Content starts

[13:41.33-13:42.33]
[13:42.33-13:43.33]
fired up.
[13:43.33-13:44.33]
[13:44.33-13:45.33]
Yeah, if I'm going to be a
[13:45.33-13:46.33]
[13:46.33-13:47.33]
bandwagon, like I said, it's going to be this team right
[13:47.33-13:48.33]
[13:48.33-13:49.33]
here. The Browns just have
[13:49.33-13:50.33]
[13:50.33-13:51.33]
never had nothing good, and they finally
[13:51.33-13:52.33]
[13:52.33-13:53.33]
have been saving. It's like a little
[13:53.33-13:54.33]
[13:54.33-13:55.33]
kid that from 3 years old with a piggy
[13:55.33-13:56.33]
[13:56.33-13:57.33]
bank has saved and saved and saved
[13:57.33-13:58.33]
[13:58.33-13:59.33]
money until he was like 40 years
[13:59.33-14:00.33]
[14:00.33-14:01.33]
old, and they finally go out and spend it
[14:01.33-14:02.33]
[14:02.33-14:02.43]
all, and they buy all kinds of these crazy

Content ends
Content starts

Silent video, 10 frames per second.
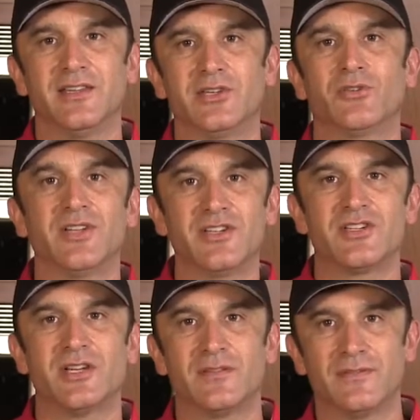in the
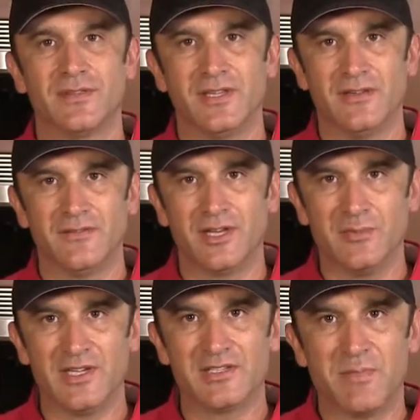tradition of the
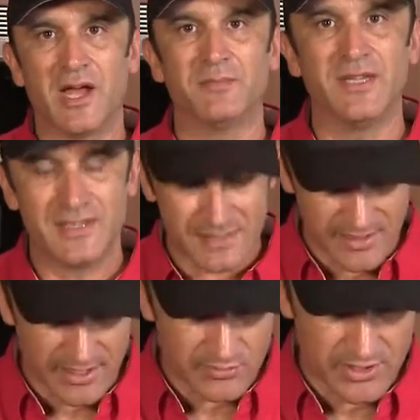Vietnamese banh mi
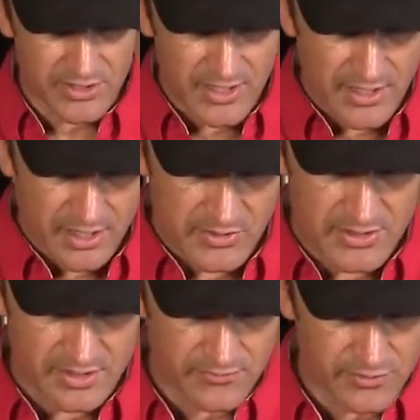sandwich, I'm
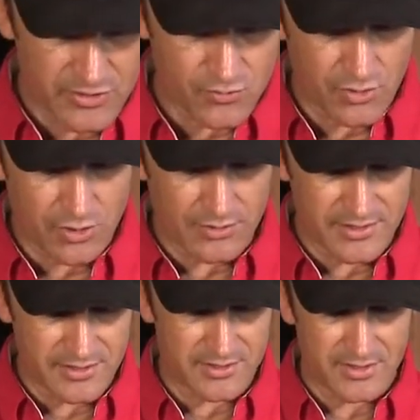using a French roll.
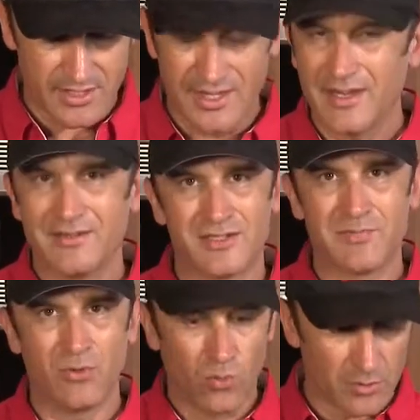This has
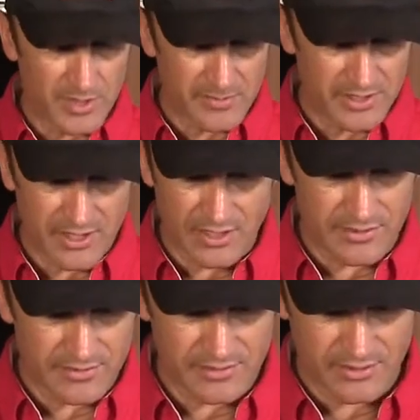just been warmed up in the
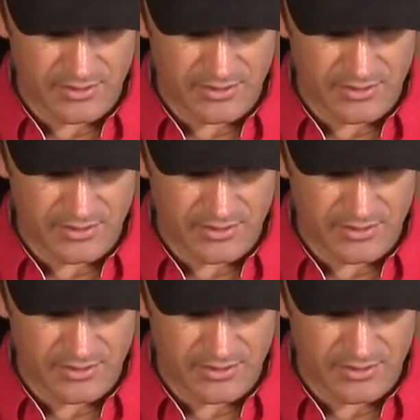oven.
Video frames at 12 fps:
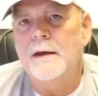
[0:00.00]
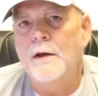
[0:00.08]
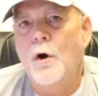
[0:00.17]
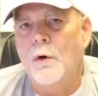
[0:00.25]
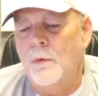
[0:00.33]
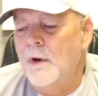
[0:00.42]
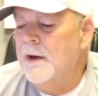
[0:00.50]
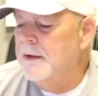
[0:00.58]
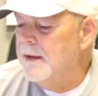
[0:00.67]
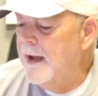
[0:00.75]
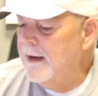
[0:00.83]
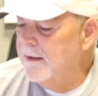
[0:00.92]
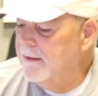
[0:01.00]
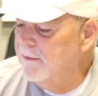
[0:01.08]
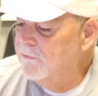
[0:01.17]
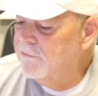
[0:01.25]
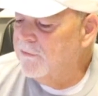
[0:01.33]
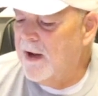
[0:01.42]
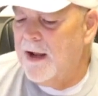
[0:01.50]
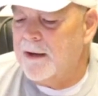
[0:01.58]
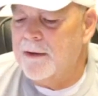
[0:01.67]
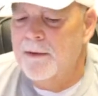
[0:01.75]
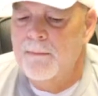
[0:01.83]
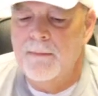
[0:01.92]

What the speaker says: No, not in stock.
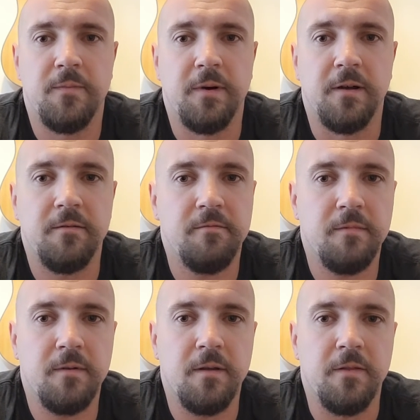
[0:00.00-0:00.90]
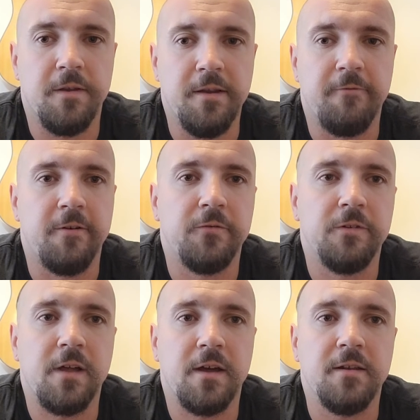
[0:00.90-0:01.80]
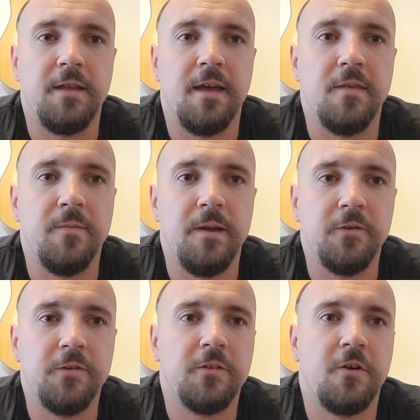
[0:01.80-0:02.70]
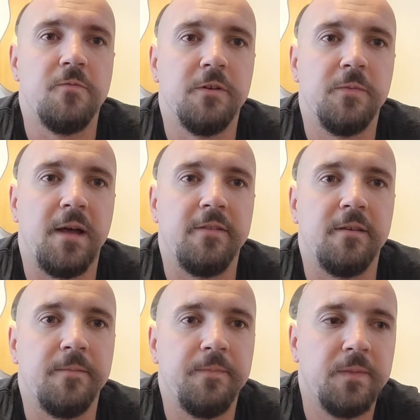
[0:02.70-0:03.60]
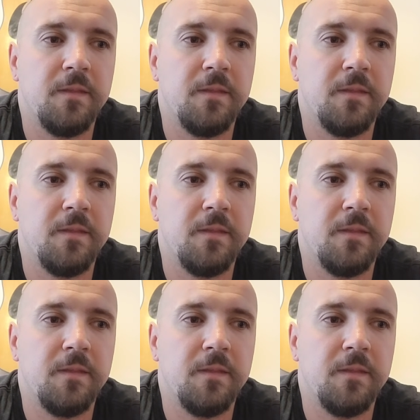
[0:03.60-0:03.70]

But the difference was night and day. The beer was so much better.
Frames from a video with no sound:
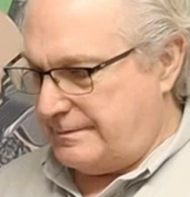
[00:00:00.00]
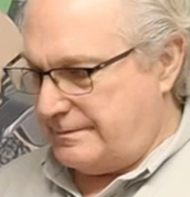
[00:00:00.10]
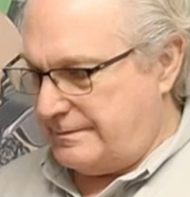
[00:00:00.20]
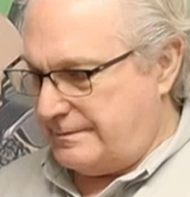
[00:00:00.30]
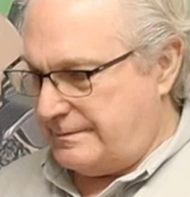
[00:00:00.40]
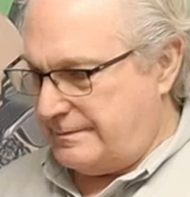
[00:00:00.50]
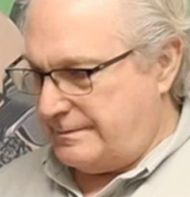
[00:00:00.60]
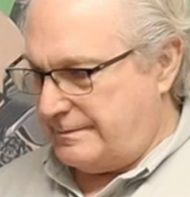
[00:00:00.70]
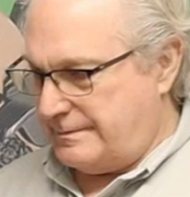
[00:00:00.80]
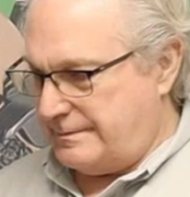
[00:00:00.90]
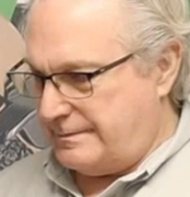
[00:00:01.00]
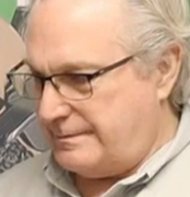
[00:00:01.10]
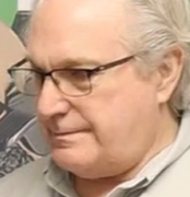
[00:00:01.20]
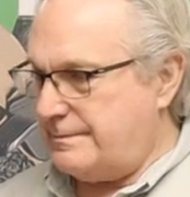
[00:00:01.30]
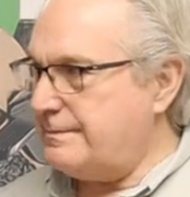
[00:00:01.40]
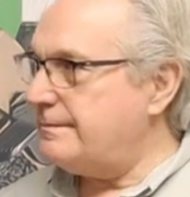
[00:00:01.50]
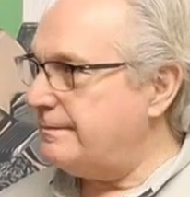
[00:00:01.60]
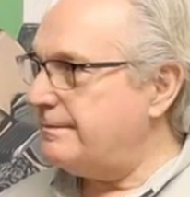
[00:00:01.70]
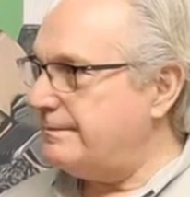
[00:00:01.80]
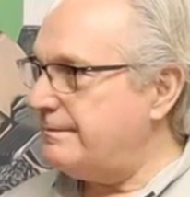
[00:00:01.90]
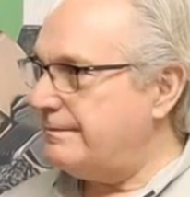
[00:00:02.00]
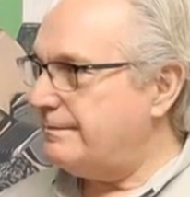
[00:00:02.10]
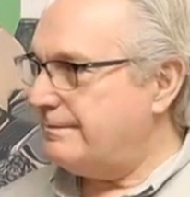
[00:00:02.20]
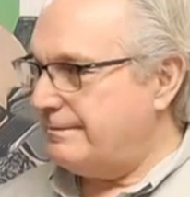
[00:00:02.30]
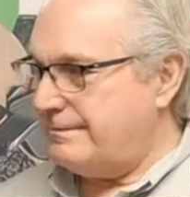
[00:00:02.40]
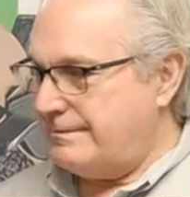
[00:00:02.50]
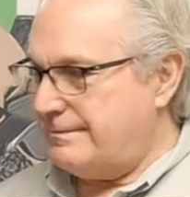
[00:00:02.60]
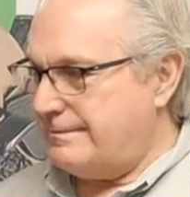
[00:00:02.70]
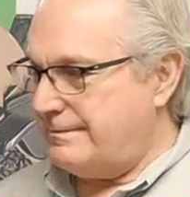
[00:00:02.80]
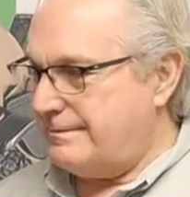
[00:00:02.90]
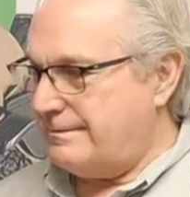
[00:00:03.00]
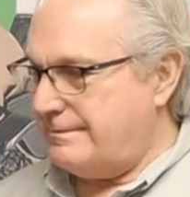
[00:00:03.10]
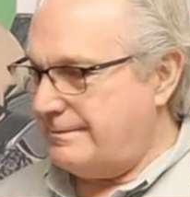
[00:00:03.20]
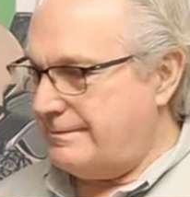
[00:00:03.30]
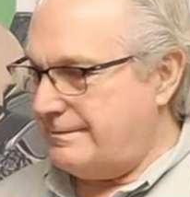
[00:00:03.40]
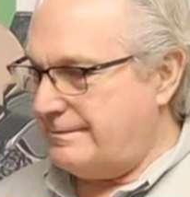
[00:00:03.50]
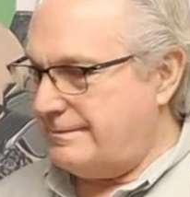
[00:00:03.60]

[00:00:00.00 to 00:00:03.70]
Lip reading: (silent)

Content ends

(Your goal):
Write out again exactly the lines above from the one with "[00:00:01.90]" through the one with "[00:00:03.40]", adding no other lines and no pictures.

(Written reply):
[00:00:01.90]
[00:00:02.00]
[00:00:02.10]
[00:00:02.20]
[00:00:02.30]
[00:00:02.40]
[00:00:02.50]
[00:00:02.60]
[00:00:02.70]
[00:00:02.80]
[00:00:02.90]
[00:00:03.00]
[00:00:03.10]
[00:00:03.20]
[00:00:03.30]
[00:00:03.40]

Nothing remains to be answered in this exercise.